■ Brief ■
Pictures are not part of the answer. Return the lines from the one containing "[13:44.26-13:45.26]" through the end of the data, both included, exactly as they appear.

■ Given records ■
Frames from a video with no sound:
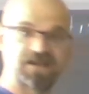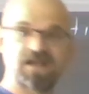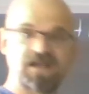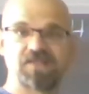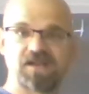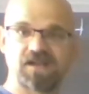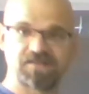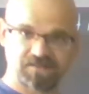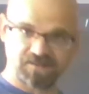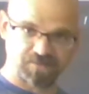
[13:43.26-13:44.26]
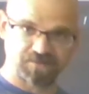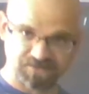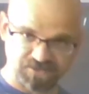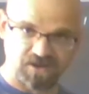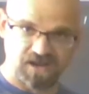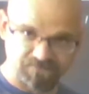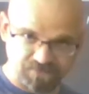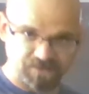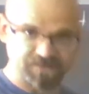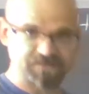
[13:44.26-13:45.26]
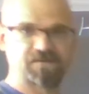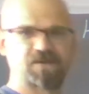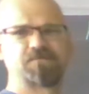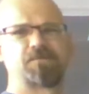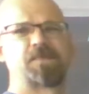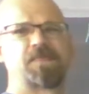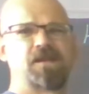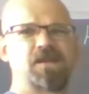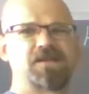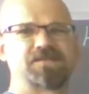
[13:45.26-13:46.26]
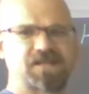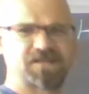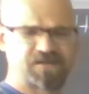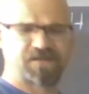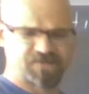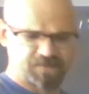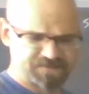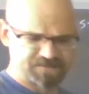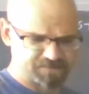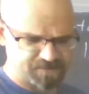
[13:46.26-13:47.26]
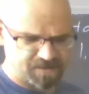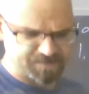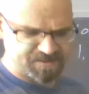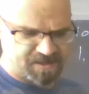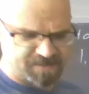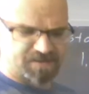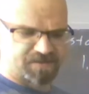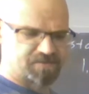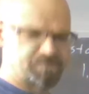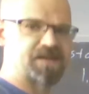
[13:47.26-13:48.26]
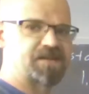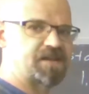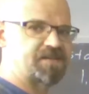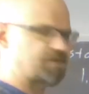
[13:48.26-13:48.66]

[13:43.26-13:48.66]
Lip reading: By now, I think they pretty much all have the right to vote. Second wave feminism ups the ante a little bit, and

■ Solution to this task ■
[13:44.26-13:45.26]
[13:45.26-13:46.26]
[13:46.26-13:47.26]
[13:47.26-13:48.26]
[13:48.26-13:48.66]

[13:43.26-13:48.66]
Lip reading: By now, I think they pretty much all have the right to vote. Second wave feminism ups the ante a little bit, and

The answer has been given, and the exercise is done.